Task requirements:
Write out, word for word and with no pictures, each line below from the one containing "(0.00 s to 1.00 s)" through the one containing "(6.00 s to 7.00 s)", both included, and no other line.

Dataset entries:
*-*-*

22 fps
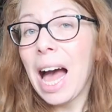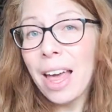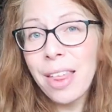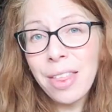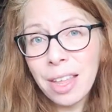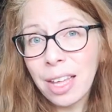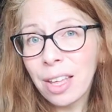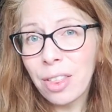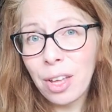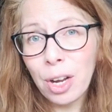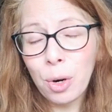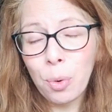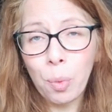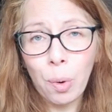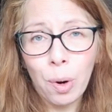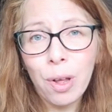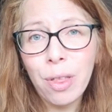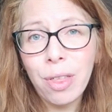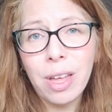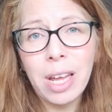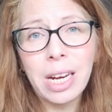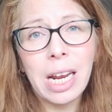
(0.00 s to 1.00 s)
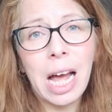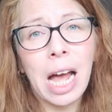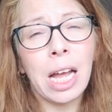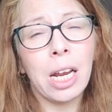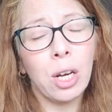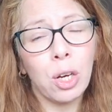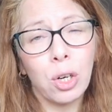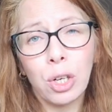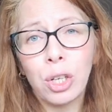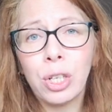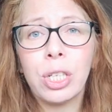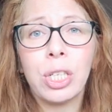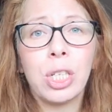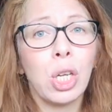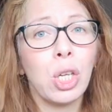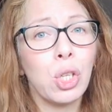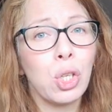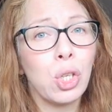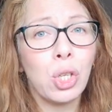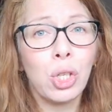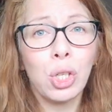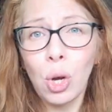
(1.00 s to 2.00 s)
I think they're worth it. I learned
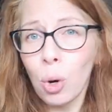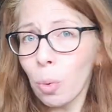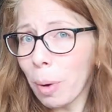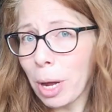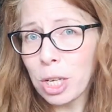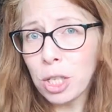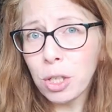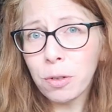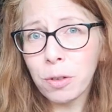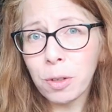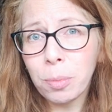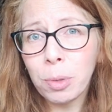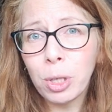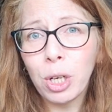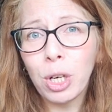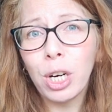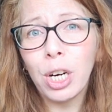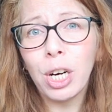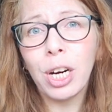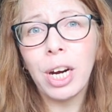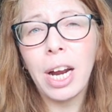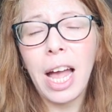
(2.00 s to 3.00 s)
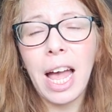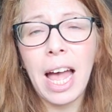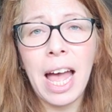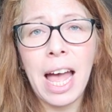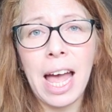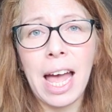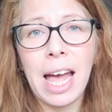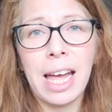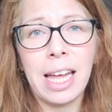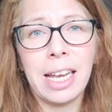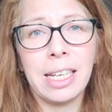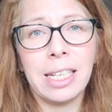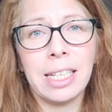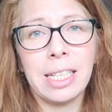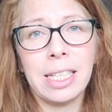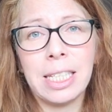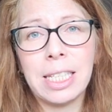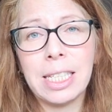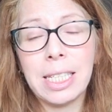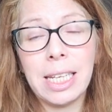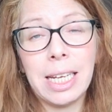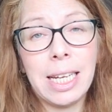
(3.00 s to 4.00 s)
so much from her,
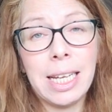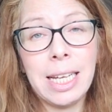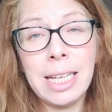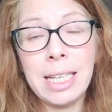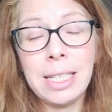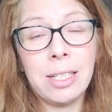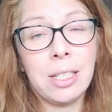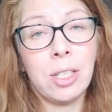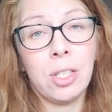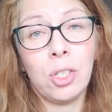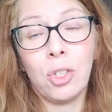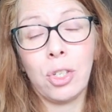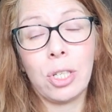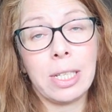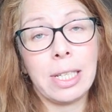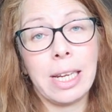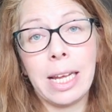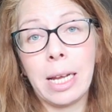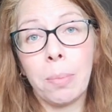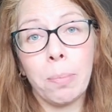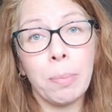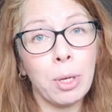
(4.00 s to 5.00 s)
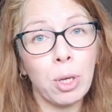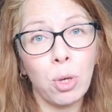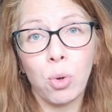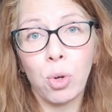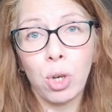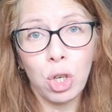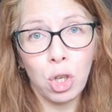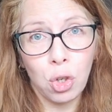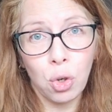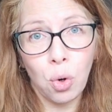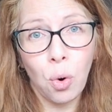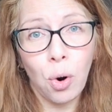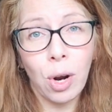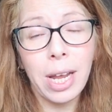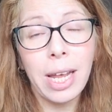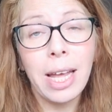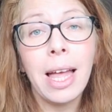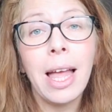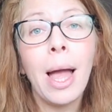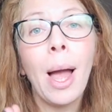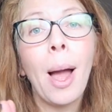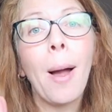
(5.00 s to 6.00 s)
and it's just like pure
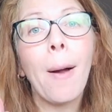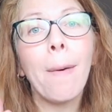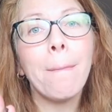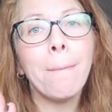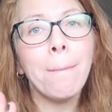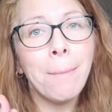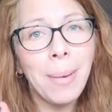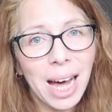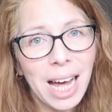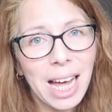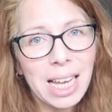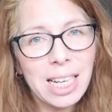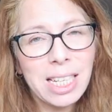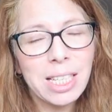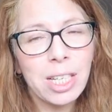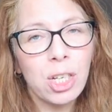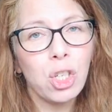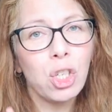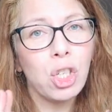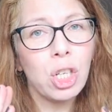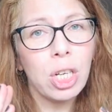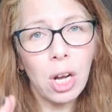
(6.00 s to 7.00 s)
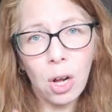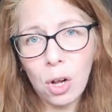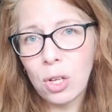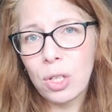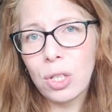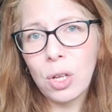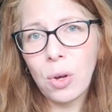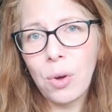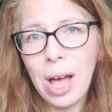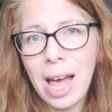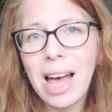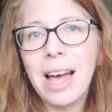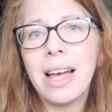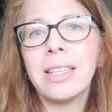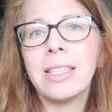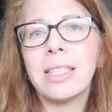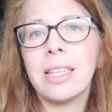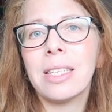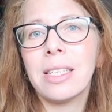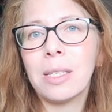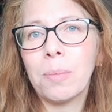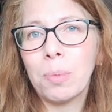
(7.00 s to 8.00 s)
joy. but she also
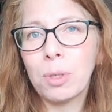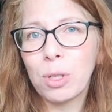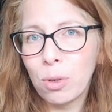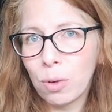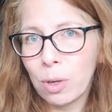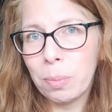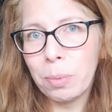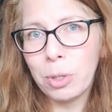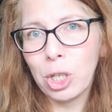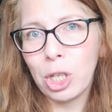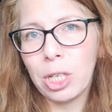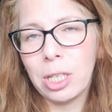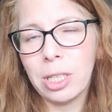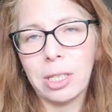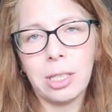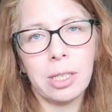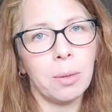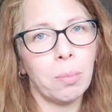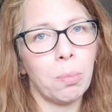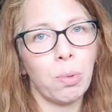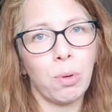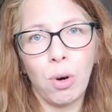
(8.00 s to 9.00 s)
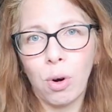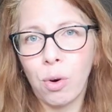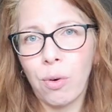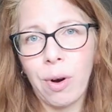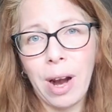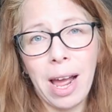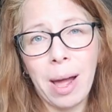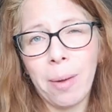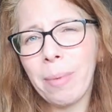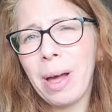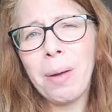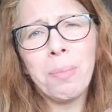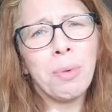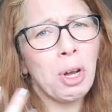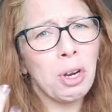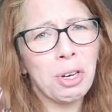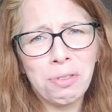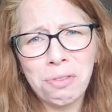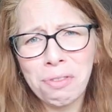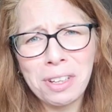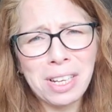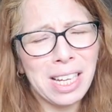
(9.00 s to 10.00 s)
has a subscription program. I'm
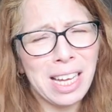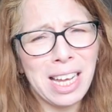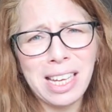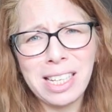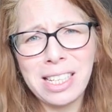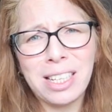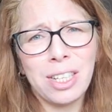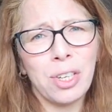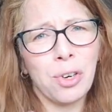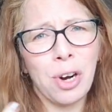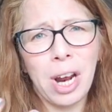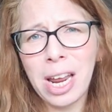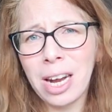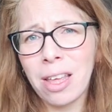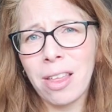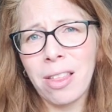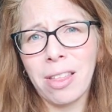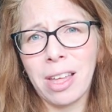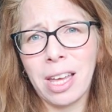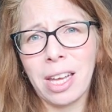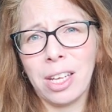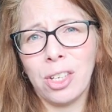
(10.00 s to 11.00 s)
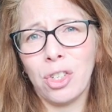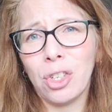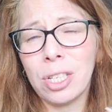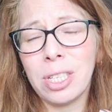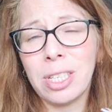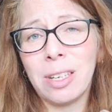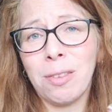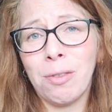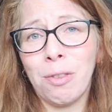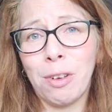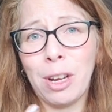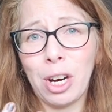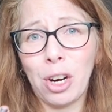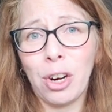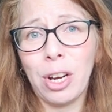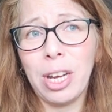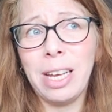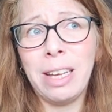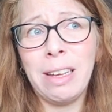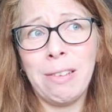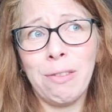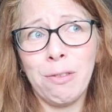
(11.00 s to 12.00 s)
not affiliated or anything, just a
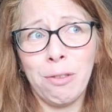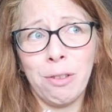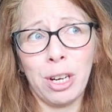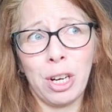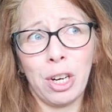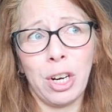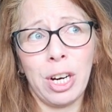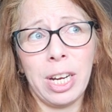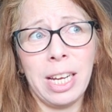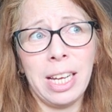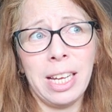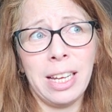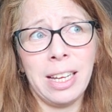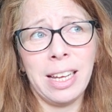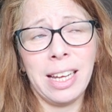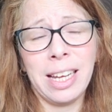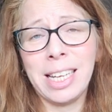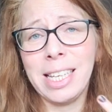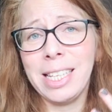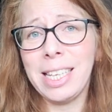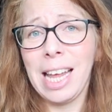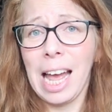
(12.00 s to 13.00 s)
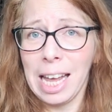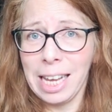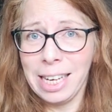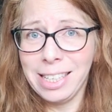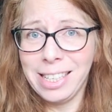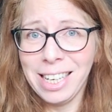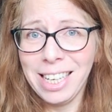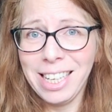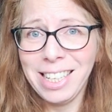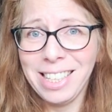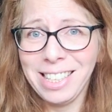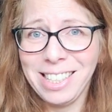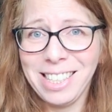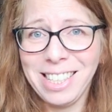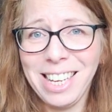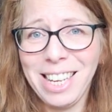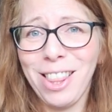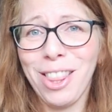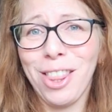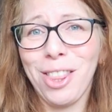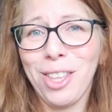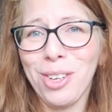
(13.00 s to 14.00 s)
very, very excited,
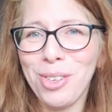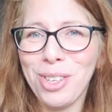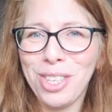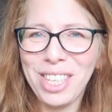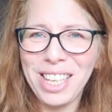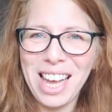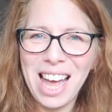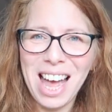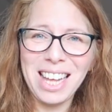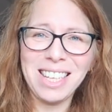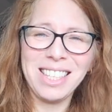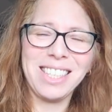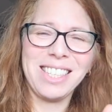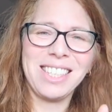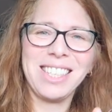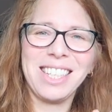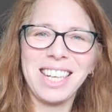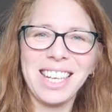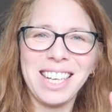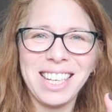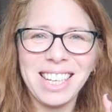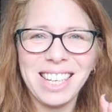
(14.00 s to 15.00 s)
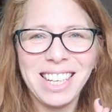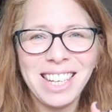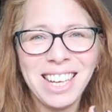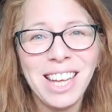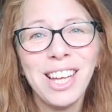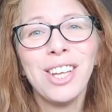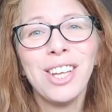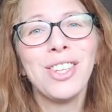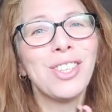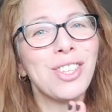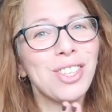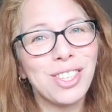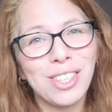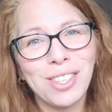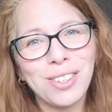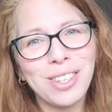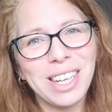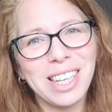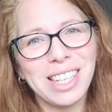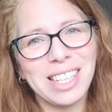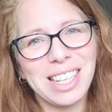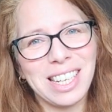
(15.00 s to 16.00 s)
enthusiastic
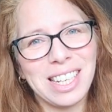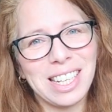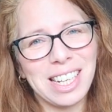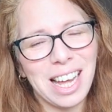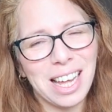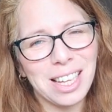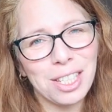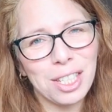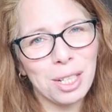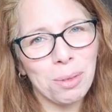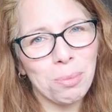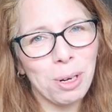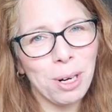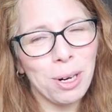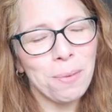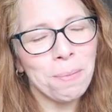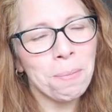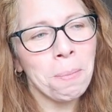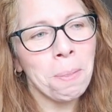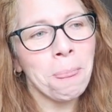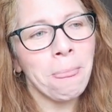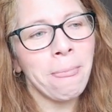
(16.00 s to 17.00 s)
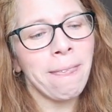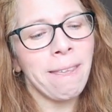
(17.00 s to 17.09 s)
student and customer.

*-*-*

Expected output:
(0.00 s to 1.00 s)
(1.00 s to 2.00 s)
I think they're worth it. I learned
(2.00 s to 3.00 s)
(3.00 s to 4.00 s)
so much from her,
(4.00 s to 5.00 s)
(5.00 s to 6.00 s)
and it's just like pure
(6.00 s to 7.00 s)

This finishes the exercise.